Richard Homburg

Richard Homburg

Doctor of Commerce

Born and educated in The Netherlands, Richard Homburg arrived in Nova Scotia in 1972, with big dreams, little cash, boundless energy, and vision of unlimited opportunities. Nowadays, he is a proud Canadian and an extremely successful entrepreneur whose worldwide holdings are managed through Homburg Uni-Corp, Inc., in Dartmouth, Nova Scotia.

Since 1969, he has built up a highly successful portfolio of multifaceted operations worldwide, located not only in Canada and The Netherlands but also in the United States, Barbados, China, and Australia. He established an Import/Export business and reinvested the profits in real estate, primarily in Metro Halifax initially. His real estate operations have now expanded across the Atlantic Provinces, Alberta, and the western United States as well as The Netherlands. In addition, he has branched out into Merchant Banking, hotels, asset and project management, development and construction, crisis management services for institutional investors as well as acquisitions and disposals with great success.

His successful methodology, vision, and fairness is seen with the acquisition of the AMS Hotel Group which, in 1991, was near bankruptcy. Its sale price eight years later was $60 million. Similarly, Uni-invest N.V. was almost bankrupt and had approximately CAD $100 million in assets and approximately $10 million in equity. When this entity was sold in 2002, its assets were approximately American $30 billion, equity at CAD $1.5 billion. The growth of the latter was directly attributable to Mr. Homburg's aggressive efforts to reorganize and revolutionize the Dutch Real Estate market. The application of attributes learned in building his Canadian operations such as a professional management team; repairs being done in-house rather than contracted out ? were previously unheard of in the Netherlands. As he bought or developed numerous properties and merged a number of Dutch public and private companies into Uni-invest for cash and share consideration, he would only enter a transaction when it enhanced shareholders value. As a result of Mr. Homburg?s business acumen and personal philosophy, Uni-invest N.V. was the top performing real estate fund on the Amsterdam Exchange from both liquidity and rates of return to shareholders? perspectives. It is not surprising that many prospective purchasers tried to acquire his equity interests in Uni-invest but it was not until 2002, when he was assured that all company shareholders would be treated equally with this interest, that he sold the company. Now, many of these same investors are buying into Mr. Homburg's operations in Canada.

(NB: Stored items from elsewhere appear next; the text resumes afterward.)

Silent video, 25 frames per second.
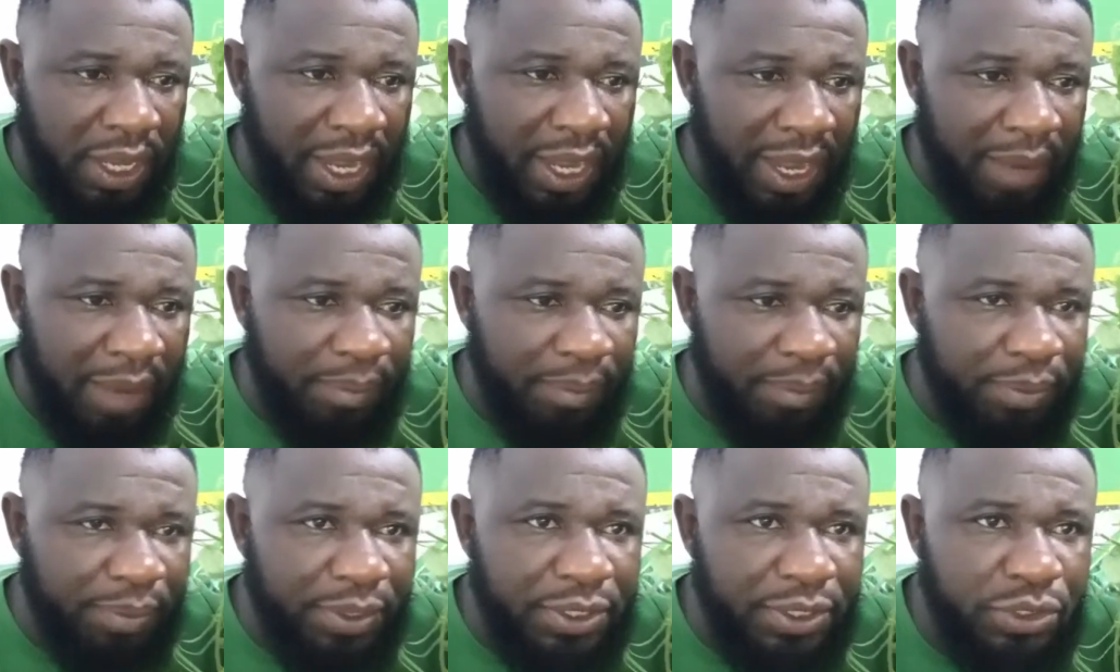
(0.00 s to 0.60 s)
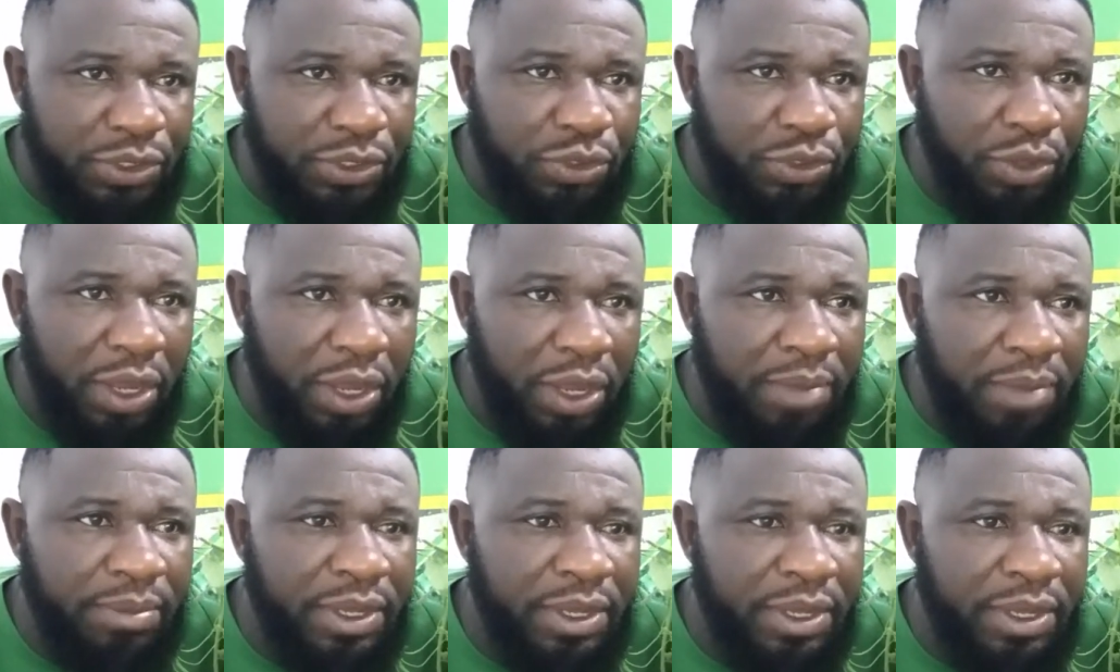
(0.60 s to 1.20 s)
And please
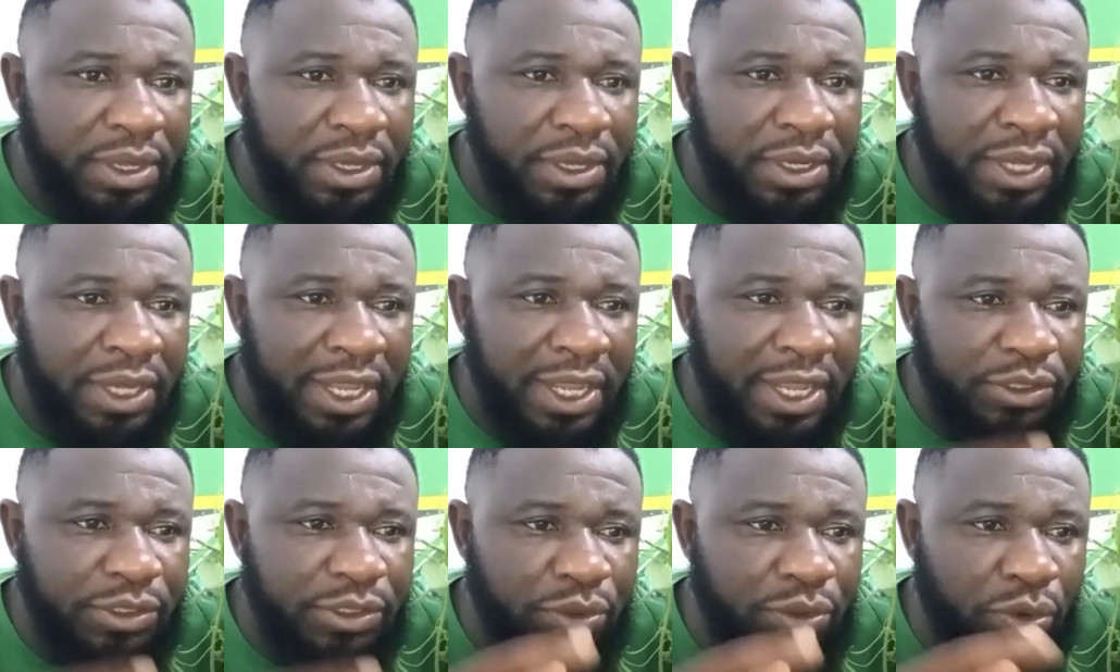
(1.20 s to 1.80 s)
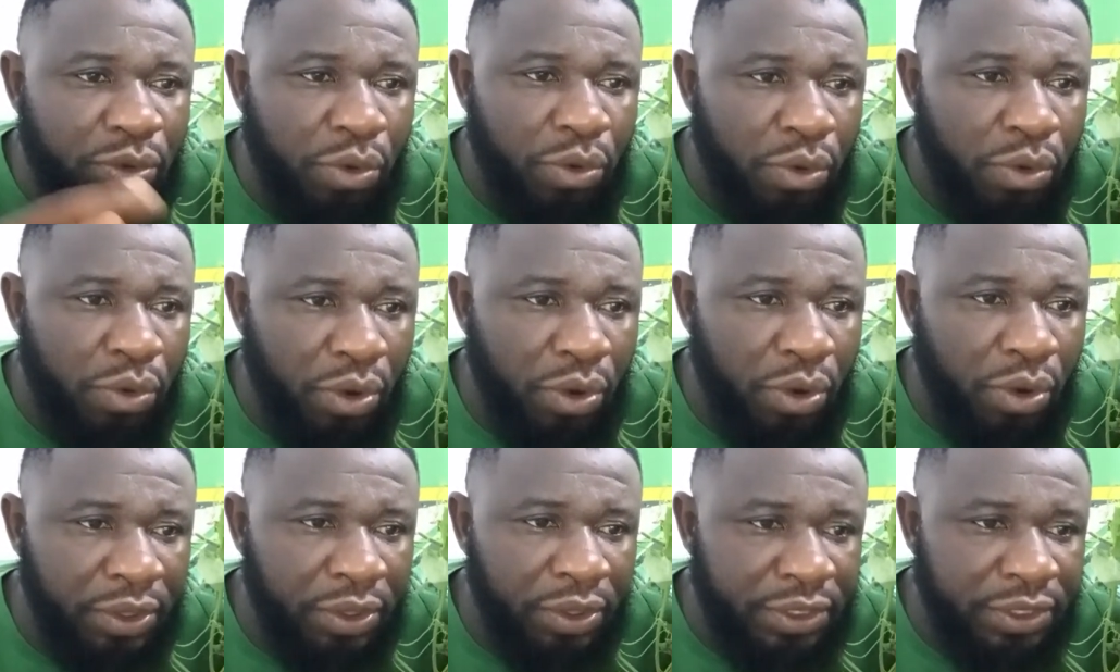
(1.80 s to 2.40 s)
join me. Let's
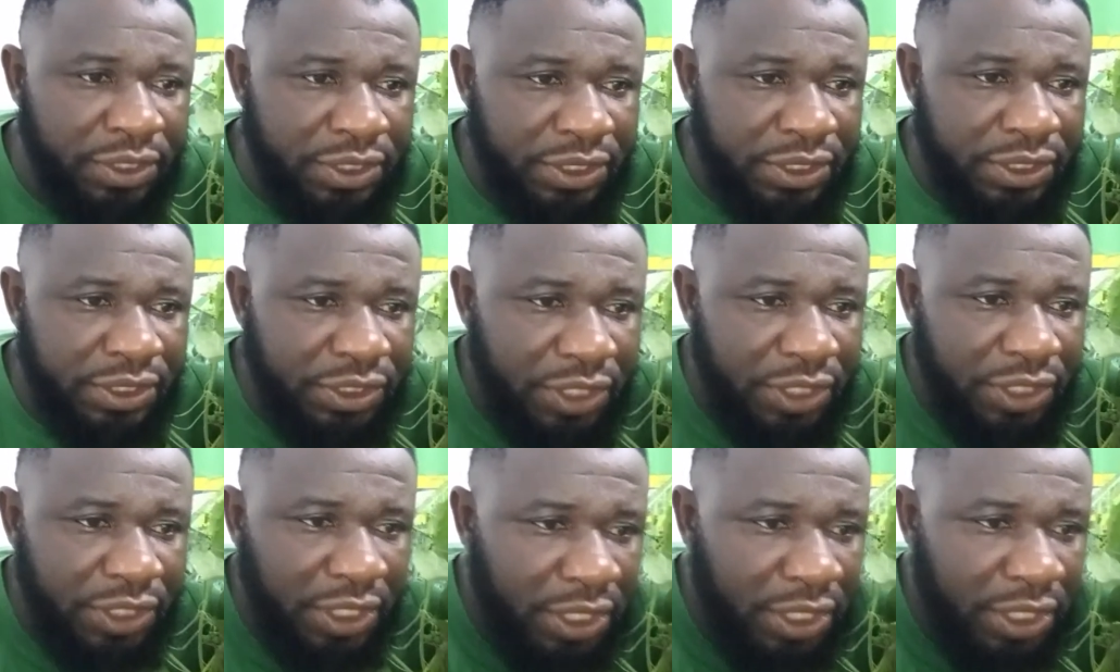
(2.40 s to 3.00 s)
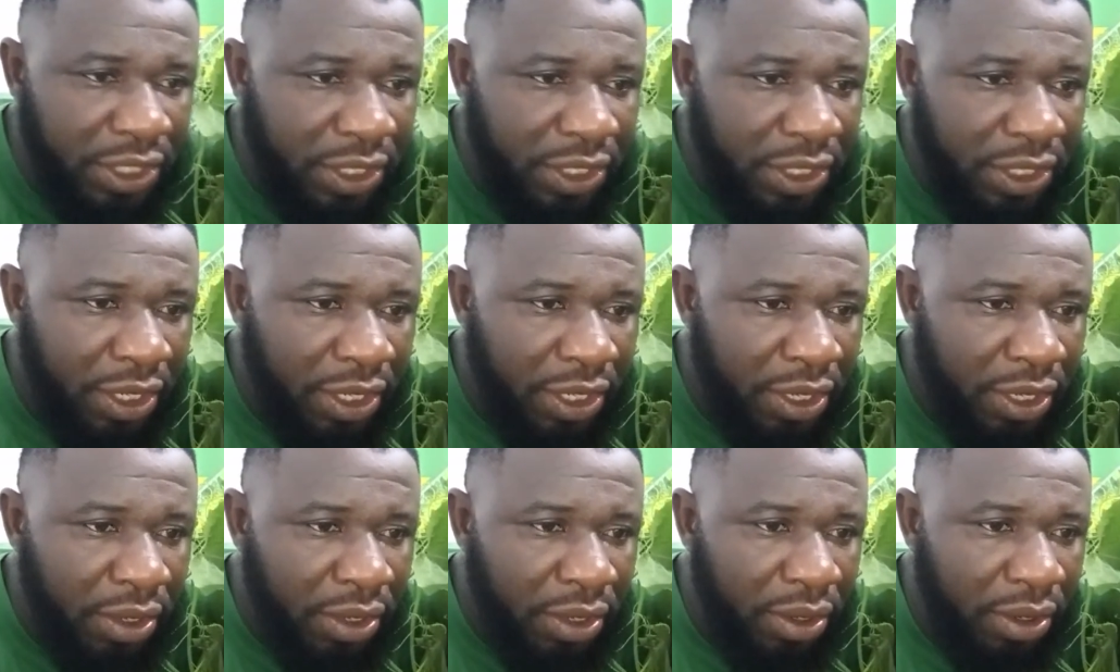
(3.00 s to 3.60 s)
go on this journey
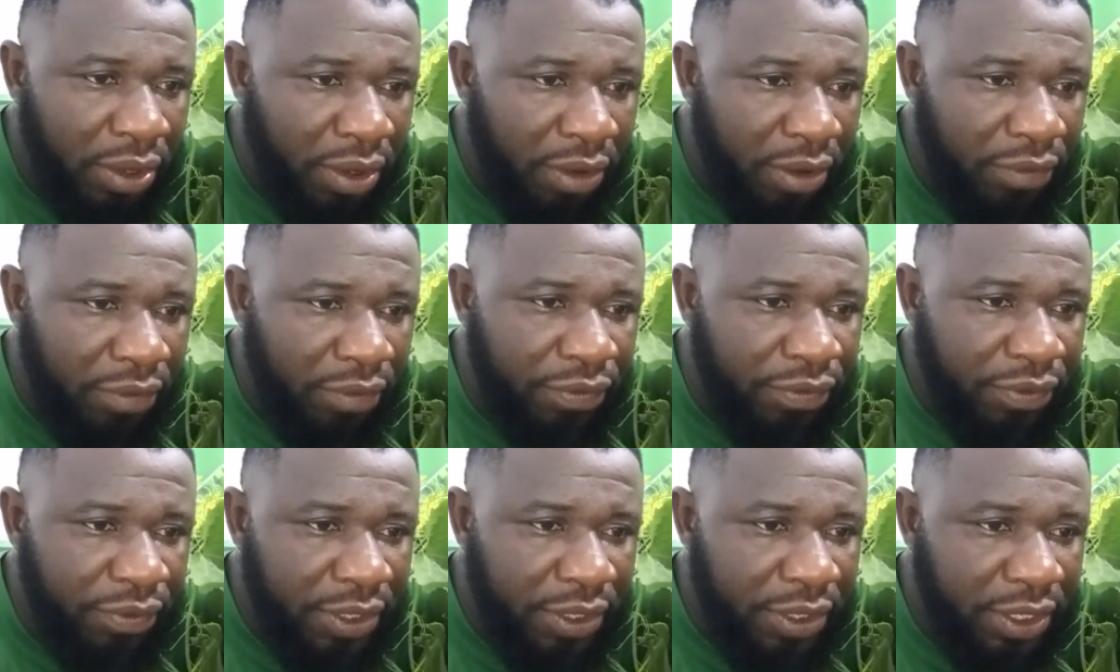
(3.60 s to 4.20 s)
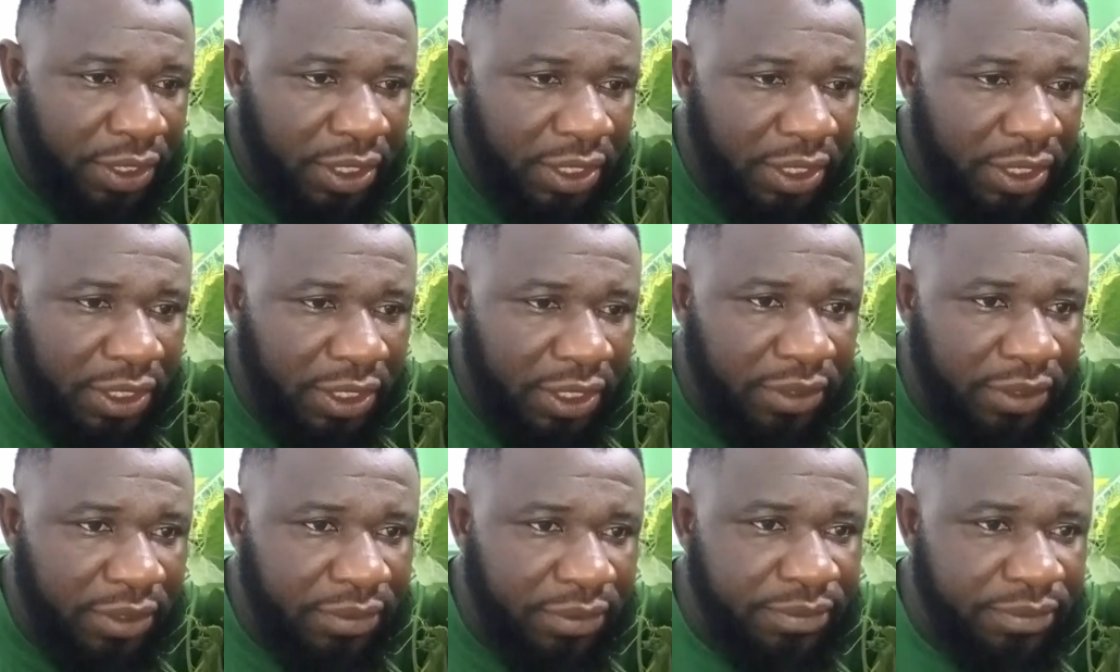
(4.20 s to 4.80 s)
of
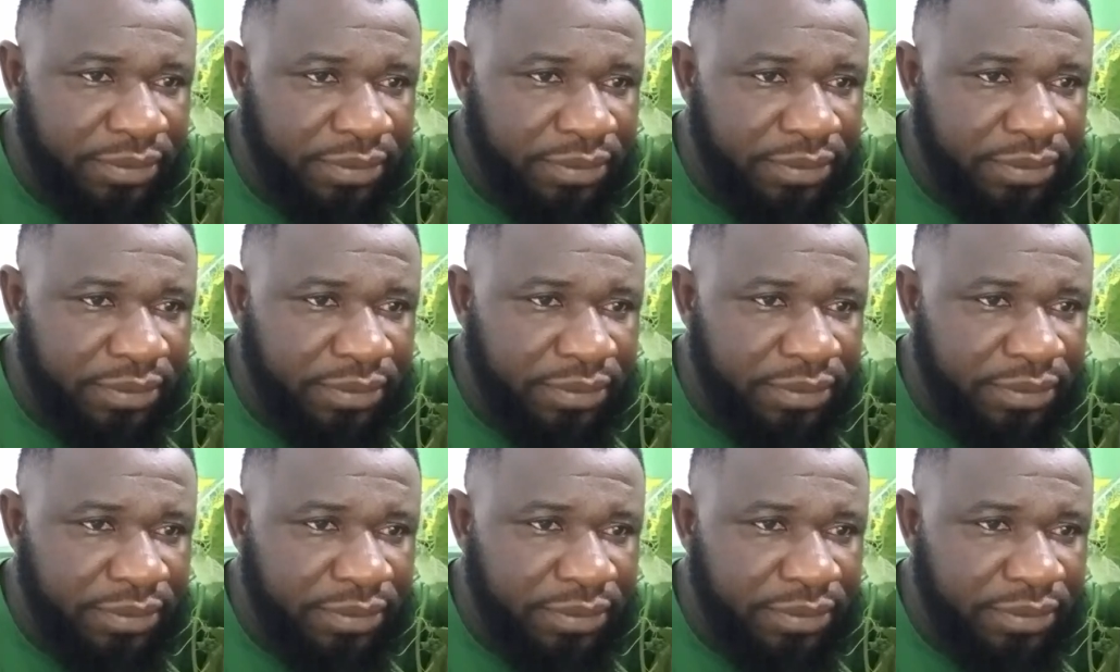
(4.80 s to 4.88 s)
healing.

In 2000, Mr. Homburg made the decision to duplicate his success in Europe by setting up a public real estate company in Canada. Homburg Invest Inc. (TSX:HII) became listed on the TSX on January 2001. His strategic goal is to grow the public company and related investments to $1 billion in assets by 2007. This is being done through direct acquisitions and through Dutch limited partnerships that buy Canadian properties. To date, the two entities have acquired, or have under construction, approximately CAD $460 million in assets.

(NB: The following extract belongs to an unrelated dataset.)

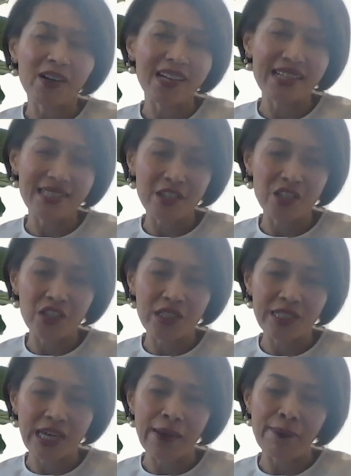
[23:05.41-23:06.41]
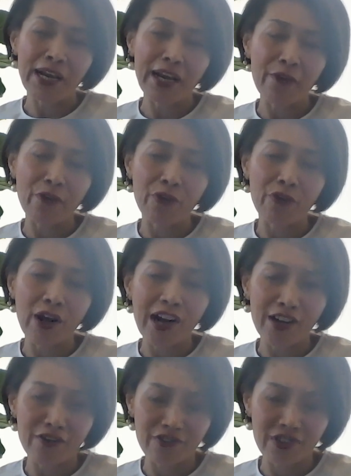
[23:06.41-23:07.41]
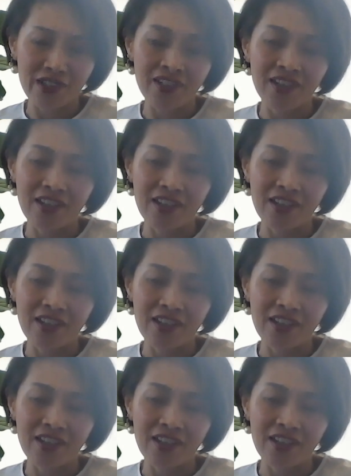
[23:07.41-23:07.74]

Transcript: organizations that I might have thrived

The Homburg Group has undertaken to build 10,000 quality multi-residential units over the next seven years. Their plans call for 5,000 units in Western Canada, 3,000 units in Ontario and Quebec and 2,000 units in Atlantic Canada. In a recent six month period, 825 units have commenced construction in Edmonton, Moncton, and Halifax. The residential development alone will generate approximately $1.2 billion in new Canadian investment.

All Canadian operations are covered by asset and property management agreements with one of Mr. Homburg's management companies, a practice which he describes as off balance sheet management which maximizes cost control and HII or the Dutch investors only pay the asset manager for successes. Mr. Homburg and his group assumes all responsibility for risk until a successful transaction is completed. His philosophy in acquiring real estate is to have a balanced mix of assets in the portfolio, residential, retail, office and industrial. Years of experience have taught him that this provides the most stable earnings because all sectors are not up or down at the same time and therefore a smoothing effect occurs. Another key to his success is that the realization THE TENANT is at the top of the priority ladder; hence, he does everything to ensure that THE TENANT is satisfied at all times.

Mr. Homburg?s philanthropic leadership role in Nova Scotia includes his $1.5 million donation in 2004 to Saint Mary's University to establish the Homburg International Student Mobility Awards which annually allows eight deserving students to experience international language study abroad. As a citizen of the world, he has seen first hand the benefits of education and establishing global relationships for the benefit of Canada.

He is a strong supporter of his community, serving on many boards, both corporate and voluntary, in HRM. Significant gifts from him have been received by the QEII Health Science Centre Foundation; Dalhousie University's Medical School; the Isaac Walton Killam Children's Hospital as well as Christ Church in Dartmouth, Nova Scotia.

Mr. Homburg is a key role model for students in Saint Mary's Sobey School of Business where entrepreneurship is a major within the Bachelor of Commerce degree program while its Business Development Centre fosters the entrepreneurial spirit in students.